What is it about Mondays?
I did manage to get a chapter done, and it ran long: 3400 words and change. Mind you, that’s a bit better than I thought I’d get done, given how the day started. Of course, I had intended to write two chapters, but that plan just wasn’t going to happen, as was made apparent from early on.
I could easily blame the day on circumstances. I started getting IMs from folks on the GAMA board that needed to be addressed. That meant I needed to read some other stuff, then offer opinions. Not normally hard stuff, but the requests came right as the chapter started getting tough. And then, just when I started going again on things, my father called and needed some help with his computer. Despite having machines running the same OS, I couldn’t duplicate the problem, and likely can’t fix it until the holidays. Still, the research it took to come to that conclusion, while interesting, didn’t get any words down on the page and ate up some time.
Every so often, a book demands a chapter that is a pain in the butt. It requires some set-up and then a big, high-energy finish. The problem with that was simple: the set up I used really put the pieces together such that there wasn’t the need for a high-energy finish. There are times when my tendency to make characters really clever means that the only way chaos happens is if they suddenly get stupid (that will never happen) or unforeseen circumstances toss a monkey-wrench into their plans. While the monkey-wrench in question is perfectly believable, it’s a coincidence, and I pretty much loathe coincidence in fiction.
Why is that? Simple. Coincidence is random. There is no causality. Because there is no causality, the reader has no chance of predicting what might happen. Even when a reader says, “I never saw that coming,” they usually can track back the steps that would have allowed them to get there. If they can’t, if there are no steps, it’s a deus ex machina and not very satisfying.
I was going to rant on about coincidences a lot more, but while writing that paragraph above, I came up with a way to actually put causality back in for this chapter. It’s actually an elegant little solution and will only require a bit of editing here and there. In fact, I can tie it back into something much earlier in the book. So the steps will be there.

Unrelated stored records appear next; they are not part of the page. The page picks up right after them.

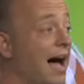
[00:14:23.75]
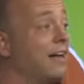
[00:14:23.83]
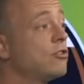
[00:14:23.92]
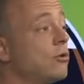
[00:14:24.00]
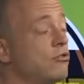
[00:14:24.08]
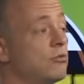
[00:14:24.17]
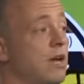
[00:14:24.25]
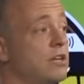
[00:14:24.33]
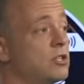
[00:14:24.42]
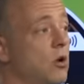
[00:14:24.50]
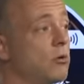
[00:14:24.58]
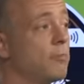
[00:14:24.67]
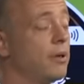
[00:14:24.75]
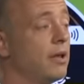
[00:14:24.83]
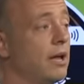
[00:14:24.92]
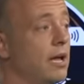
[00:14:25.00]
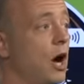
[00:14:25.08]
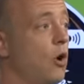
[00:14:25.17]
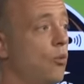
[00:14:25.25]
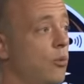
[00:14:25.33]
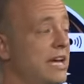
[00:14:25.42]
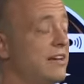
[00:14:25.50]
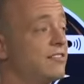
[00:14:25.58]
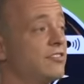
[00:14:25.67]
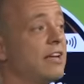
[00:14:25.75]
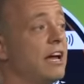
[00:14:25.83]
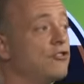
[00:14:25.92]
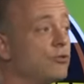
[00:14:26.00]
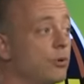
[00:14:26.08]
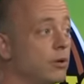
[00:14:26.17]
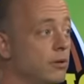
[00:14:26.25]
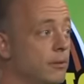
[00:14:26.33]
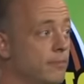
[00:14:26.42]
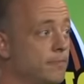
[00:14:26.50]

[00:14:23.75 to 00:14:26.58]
I told you they don't play a weak schedule.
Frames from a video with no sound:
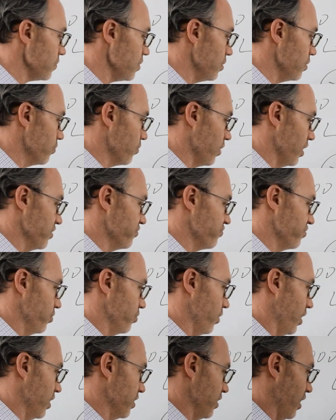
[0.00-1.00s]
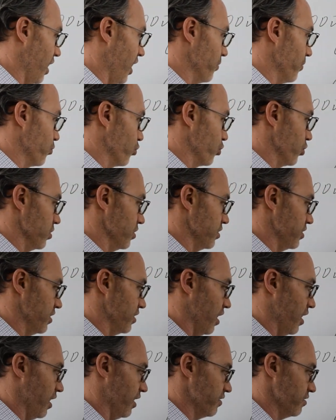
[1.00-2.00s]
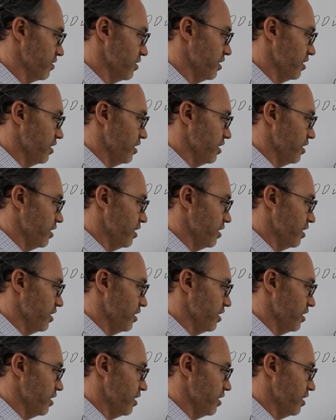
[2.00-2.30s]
Right, so I'm really not,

This is another thing I love about my job. No one is going to die if a problem is not solved. On the other hand, the solutions can be very cool and often come together quickly. Moreover, the mood I was in at the start of writing this entry has shifted as I become more and more comfortable with the fix. (Yes, I’ve made a note, I’ll fix it in the next draft. And we push forward.)
So, for a writer, I guess the thing about Mondays is this: Mondays are just a day like any other. You pile the words up, figure out fixes, and just keep going. If IMs and phone calls are going to slow you down, you just tell folks, “I’m in the middle of something, let me get back to you.” Chances are no one will die if they have to wait (and if the problem is that dire, why are they talking to you instead of dialing 911?).
No one will die, that is, except for characters, and that can make a Monday very worth while.